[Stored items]
== Segment start ==
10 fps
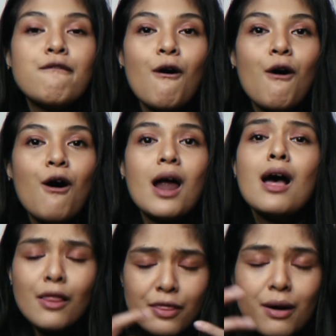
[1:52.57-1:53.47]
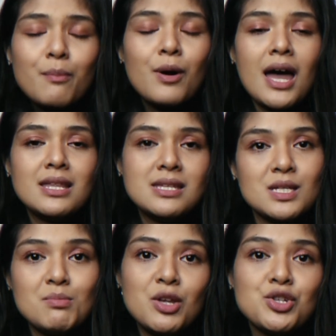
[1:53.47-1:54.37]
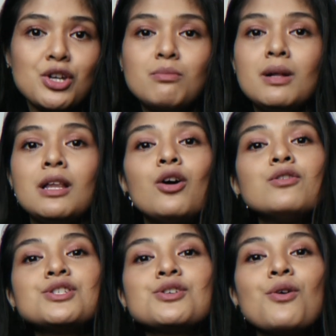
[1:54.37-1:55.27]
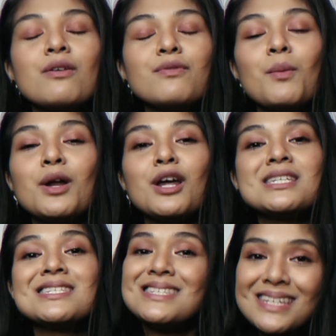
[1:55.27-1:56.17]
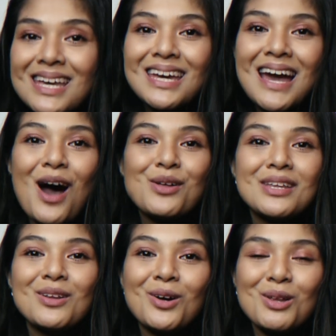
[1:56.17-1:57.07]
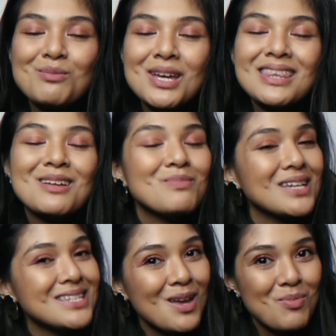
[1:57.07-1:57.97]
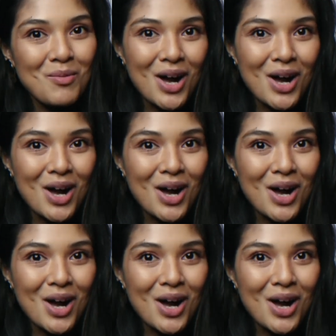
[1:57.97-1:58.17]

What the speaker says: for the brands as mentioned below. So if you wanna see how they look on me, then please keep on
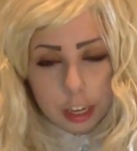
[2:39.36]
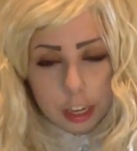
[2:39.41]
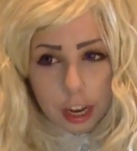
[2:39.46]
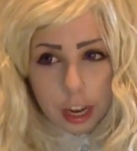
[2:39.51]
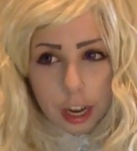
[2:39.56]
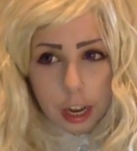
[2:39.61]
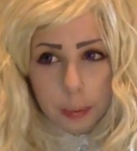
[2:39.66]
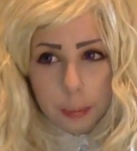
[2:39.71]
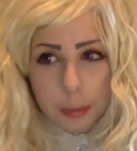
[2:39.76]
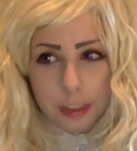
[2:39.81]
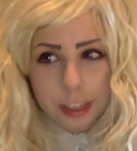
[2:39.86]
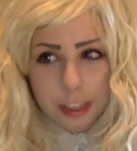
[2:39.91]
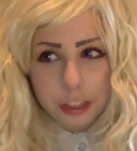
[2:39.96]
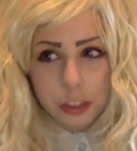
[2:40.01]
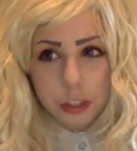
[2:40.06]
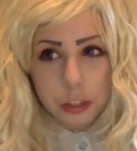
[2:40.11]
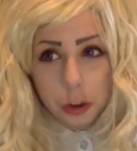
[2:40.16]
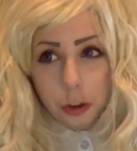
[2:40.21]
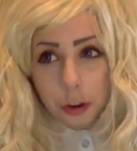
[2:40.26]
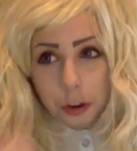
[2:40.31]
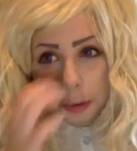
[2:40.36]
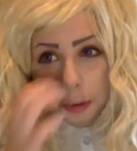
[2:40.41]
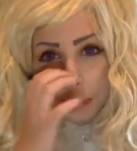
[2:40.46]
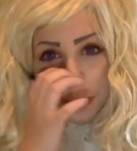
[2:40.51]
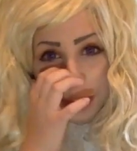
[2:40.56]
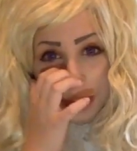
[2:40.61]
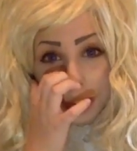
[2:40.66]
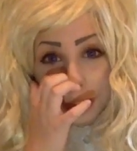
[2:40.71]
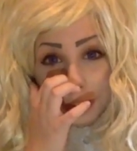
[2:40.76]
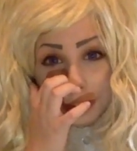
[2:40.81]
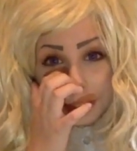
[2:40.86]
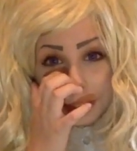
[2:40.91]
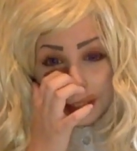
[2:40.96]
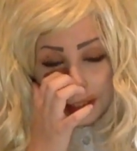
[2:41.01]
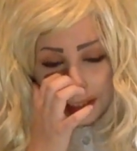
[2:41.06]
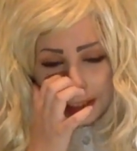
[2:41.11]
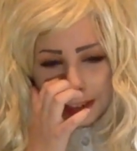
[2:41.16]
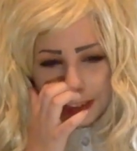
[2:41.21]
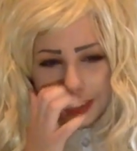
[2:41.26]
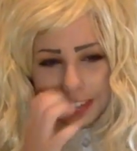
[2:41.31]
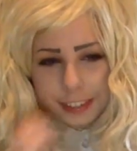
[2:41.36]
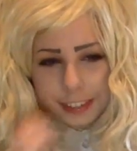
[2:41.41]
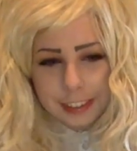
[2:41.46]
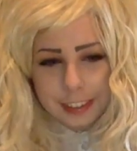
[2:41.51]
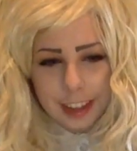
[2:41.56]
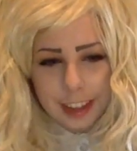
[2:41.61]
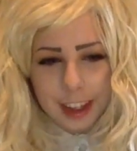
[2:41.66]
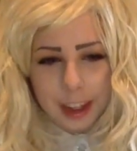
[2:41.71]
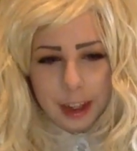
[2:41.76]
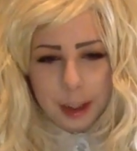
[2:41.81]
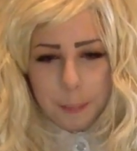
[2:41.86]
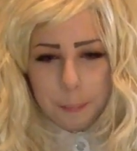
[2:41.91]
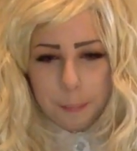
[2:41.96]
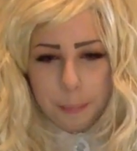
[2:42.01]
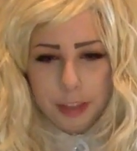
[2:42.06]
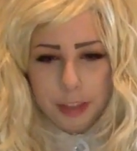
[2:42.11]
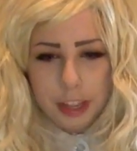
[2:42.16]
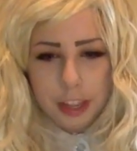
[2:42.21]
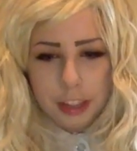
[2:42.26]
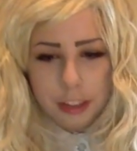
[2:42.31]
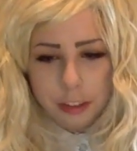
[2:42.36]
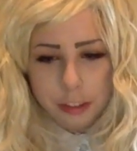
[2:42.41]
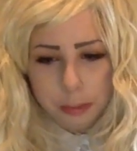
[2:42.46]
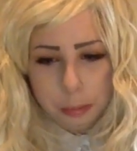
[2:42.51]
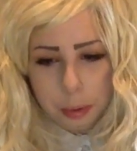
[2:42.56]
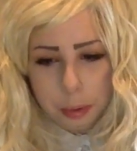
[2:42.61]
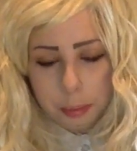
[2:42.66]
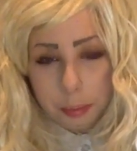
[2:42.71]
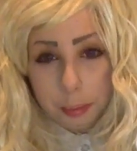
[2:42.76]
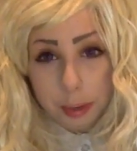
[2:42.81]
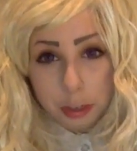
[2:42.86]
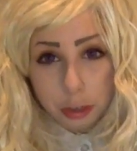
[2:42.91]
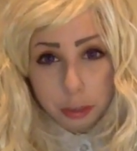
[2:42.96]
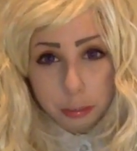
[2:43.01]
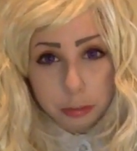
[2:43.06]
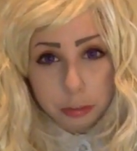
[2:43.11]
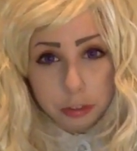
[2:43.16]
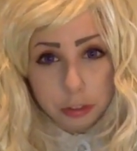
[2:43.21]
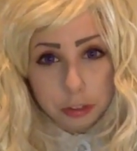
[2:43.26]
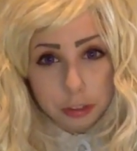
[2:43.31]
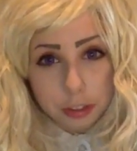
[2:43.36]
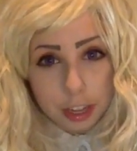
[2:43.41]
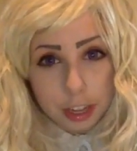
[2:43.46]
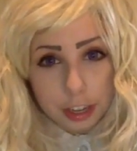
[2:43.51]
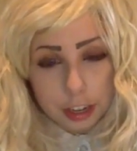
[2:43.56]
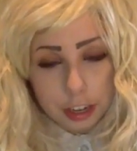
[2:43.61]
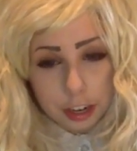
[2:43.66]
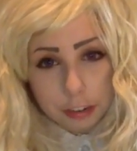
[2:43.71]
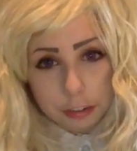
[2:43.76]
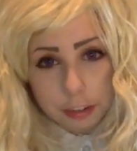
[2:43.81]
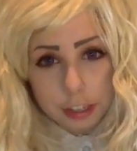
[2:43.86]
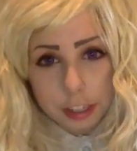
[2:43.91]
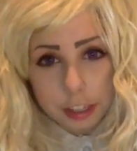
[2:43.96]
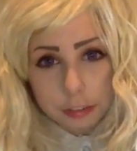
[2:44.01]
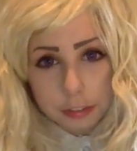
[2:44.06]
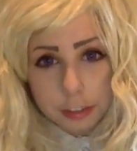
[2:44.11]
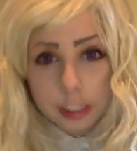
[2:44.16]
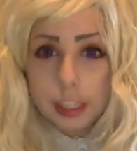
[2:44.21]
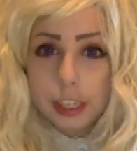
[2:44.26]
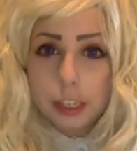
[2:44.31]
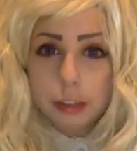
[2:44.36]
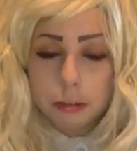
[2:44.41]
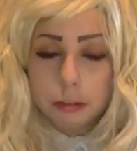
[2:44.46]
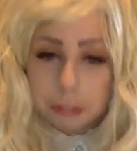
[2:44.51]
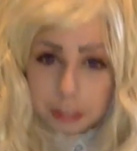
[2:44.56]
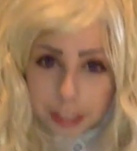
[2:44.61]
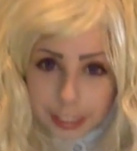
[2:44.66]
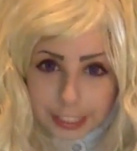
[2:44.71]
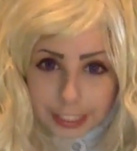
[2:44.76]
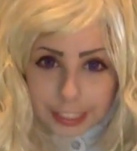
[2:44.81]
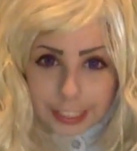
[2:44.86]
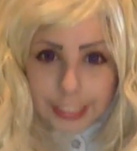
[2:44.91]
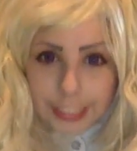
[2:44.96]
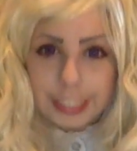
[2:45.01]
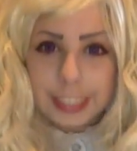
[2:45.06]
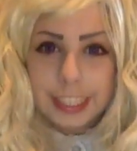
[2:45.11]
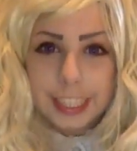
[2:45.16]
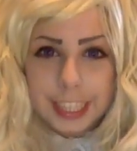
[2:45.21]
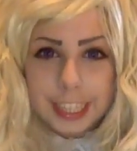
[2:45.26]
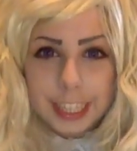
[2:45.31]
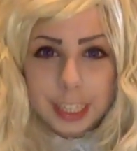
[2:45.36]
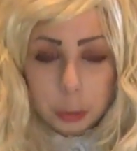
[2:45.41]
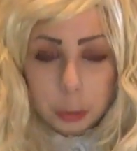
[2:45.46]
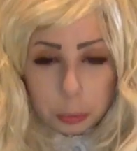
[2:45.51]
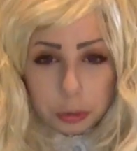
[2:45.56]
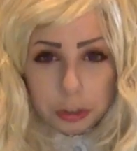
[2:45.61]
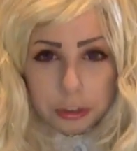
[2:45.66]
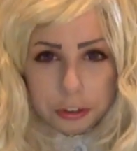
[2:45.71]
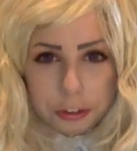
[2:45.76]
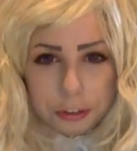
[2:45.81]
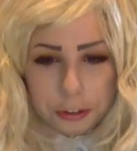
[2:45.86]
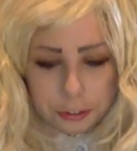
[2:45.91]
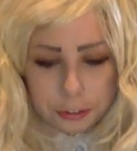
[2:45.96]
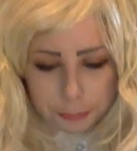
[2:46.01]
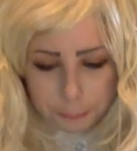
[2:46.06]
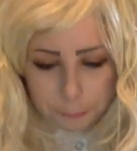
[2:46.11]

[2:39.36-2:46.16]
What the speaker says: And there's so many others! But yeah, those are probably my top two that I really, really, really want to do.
== Segment end ==
Task item: Respond with nothing but the number of lines in the entries that contain the string "says".

Answer section: 2